As a football fan, growing up in the early 2000s, I quickly learned that combined legacy doesn’t always create success.

Real Madrid’s galacticos may have been a glittering collection of the world’s best players, but something about it felt soulless and empty in comparison to more thought-out teams in the world. For me, it was an early lesson, in how, you can’t cheat your way to wins and that’s certainly the same in music. 

Sure, I love Bob Dylan as a standalone artist. Who doesn’t? Similar to Madrid’s Zinedine Zidane, he is effortlessly magic, creating music that simply nobody else could, but all the while being spiky, confrontational and extremely intimidating. So sometimes it’s best to just give him the ball and let him score on his own, without the competitive influence of another great.

Nevertheless, he continued on against better judgment for his 1983 album Infidels by asking a string of greats to man the production ship. David Bowie, Frank Zappa, and Elvis Costello were all considered as suitable producers before the songwriting great landed on Mark Knopfler.

But there was an air of tension from the get-go, with Knopfler’s incessant eye for detail rubbing up against Dylan’s more free-flowing approach. Dire Straits’ producer Neil Dorfman followed under Knopfler’s wing and immediately remembered how Dylan was “a little shocked at the way Mark and I worked. My impression is that Bob always has, and always will want, a very immediate approach. He gets very easily bored. So, in that respect, I think Infidels was not the most comfortable situation for either Bob or Mark.”

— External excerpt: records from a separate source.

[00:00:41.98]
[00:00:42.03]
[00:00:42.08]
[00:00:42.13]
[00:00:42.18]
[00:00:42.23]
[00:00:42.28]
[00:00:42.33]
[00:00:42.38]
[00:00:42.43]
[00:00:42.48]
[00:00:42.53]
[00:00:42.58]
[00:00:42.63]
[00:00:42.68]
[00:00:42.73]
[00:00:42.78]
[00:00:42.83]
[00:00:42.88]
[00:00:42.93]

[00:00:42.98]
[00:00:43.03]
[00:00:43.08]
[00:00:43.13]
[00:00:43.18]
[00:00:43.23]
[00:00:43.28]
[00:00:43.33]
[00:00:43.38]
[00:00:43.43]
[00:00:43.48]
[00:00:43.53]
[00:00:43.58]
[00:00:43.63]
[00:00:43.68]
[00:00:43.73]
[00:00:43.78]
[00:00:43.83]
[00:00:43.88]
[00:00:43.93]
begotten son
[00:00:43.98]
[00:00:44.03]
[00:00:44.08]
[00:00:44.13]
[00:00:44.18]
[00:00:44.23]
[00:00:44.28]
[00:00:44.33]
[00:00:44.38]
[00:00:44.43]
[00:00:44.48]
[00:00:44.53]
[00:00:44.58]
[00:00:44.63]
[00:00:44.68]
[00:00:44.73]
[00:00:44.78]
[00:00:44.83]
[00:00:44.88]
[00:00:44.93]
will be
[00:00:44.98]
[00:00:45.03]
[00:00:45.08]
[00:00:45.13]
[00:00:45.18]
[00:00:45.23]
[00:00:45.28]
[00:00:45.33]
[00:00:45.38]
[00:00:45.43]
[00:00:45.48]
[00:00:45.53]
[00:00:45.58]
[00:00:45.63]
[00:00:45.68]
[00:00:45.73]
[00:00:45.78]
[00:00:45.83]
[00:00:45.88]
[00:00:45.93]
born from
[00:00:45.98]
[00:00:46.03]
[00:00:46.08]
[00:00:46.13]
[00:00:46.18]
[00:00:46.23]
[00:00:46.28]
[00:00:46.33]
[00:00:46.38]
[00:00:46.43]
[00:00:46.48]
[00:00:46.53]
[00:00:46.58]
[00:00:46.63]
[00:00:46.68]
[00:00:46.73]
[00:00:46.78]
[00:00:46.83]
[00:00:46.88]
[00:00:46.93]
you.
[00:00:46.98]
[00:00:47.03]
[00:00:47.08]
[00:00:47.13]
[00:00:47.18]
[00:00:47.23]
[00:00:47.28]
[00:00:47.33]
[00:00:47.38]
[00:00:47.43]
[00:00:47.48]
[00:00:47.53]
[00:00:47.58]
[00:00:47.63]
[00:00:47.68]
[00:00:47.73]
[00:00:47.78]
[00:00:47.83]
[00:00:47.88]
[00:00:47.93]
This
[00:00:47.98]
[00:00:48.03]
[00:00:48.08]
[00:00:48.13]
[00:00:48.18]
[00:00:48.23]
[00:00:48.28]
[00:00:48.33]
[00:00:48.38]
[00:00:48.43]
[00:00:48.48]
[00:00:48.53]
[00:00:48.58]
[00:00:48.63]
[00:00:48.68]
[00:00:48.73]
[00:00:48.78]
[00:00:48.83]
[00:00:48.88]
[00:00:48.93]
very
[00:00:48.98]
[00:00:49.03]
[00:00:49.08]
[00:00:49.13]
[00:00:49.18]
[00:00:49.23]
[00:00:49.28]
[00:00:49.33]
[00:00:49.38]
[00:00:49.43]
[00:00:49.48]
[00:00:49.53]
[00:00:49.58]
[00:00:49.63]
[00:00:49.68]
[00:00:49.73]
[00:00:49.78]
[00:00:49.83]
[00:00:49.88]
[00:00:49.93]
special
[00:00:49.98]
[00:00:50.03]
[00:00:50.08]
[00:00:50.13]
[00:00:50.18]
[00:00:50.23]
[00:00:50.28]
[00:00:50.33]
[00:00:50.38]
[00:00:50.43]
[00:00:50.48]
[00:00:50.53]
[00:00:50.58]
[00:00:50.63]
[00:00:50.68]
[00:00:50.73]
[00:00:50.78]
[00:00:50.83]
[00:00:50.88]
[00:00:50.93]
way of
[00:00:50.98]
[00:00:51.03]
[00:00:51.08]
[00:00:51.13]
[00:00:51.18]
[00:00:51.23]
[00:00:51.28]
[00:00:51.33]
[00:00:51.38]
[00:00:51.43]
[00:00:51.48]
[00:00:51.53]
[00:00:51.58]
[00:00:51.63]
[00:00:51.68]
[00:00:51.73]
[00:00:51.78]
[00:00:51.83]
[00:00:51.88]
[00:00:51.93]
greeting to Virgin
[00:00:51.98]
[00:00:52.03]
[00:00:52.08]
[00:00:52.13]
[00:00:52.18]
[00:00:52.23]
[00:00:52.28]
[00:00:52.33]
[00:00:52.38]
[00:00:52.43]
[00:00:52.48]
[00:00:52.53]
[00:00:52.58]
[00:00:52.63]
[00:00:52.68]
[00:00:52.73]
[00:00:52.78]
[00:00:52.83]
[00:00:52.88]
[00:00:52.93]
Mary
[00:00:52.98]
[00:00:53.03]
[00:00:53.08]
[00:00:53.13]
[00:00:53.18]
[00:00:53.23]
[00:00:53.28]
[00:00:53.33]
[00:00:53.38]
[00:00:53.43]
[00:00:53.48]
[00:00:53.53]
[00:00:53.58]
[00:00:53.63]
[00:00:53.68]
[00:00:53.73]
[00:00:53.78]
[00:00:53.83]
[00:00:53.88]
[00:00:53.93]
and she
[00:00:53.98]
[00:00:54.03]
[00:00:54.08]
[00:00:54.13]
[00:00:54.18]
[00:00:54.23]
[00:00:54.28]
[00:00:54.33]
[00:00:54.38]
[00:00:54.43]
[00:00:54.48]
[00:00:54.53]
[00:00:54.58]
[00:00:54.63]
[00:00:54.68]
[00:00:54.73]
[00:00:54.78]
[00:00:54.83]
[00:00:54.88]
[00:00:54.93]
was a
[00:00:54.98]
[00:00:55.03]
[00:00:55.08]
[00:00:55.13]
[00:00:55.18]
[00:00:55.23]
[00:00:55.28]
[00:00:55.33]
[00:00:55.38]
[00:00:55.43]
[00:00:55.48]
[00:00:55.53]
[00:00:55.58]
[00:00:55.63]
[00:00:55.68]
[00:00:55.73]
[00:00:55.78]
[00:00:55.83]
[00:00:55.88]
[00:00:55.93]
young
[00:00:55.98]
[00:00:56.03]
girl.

Despite the obvious air of creative clunkiness between the pair, Knopfler pressed on because, well, this is Bob Dylan after all. And in the spirit of nothing worth doing comes easy, Knopfler accepted that creative indecision between the pair may just be par for the course when it comes to laying down greatness. But, with every track laid down, the unfortunate reality became ever clearer.

“I imagine that he [Knopfler] felt a similar responsibility to the one that I felt: this is Bob Dylan; we’re going to make an amazing record, we have an incredible band, an incredible bunch of songs, and it’s up to us, we really, really have to make this happen,” Dorfman explained.

Adding, “And I could feel the air just sort of going out of Mark a little bit, when he realised that the traditional role of the producer was not going to be in play on this record. He was going to be looked to as an advisor, or maybe a mirror in some ways. But as far as driving the bus – that was not going to happen.”

It was undoubtedly tricky for Knopfler when the record was released to underwhelming critical acclaim. Sure, his experience would have been validated by a rather drab end result, but would that have made the disappointment any easier? Surely not, because it was ultimately Knopfler’s name who remains on the record and therefore an ever-present reminder of how a golden opportunity went wrong.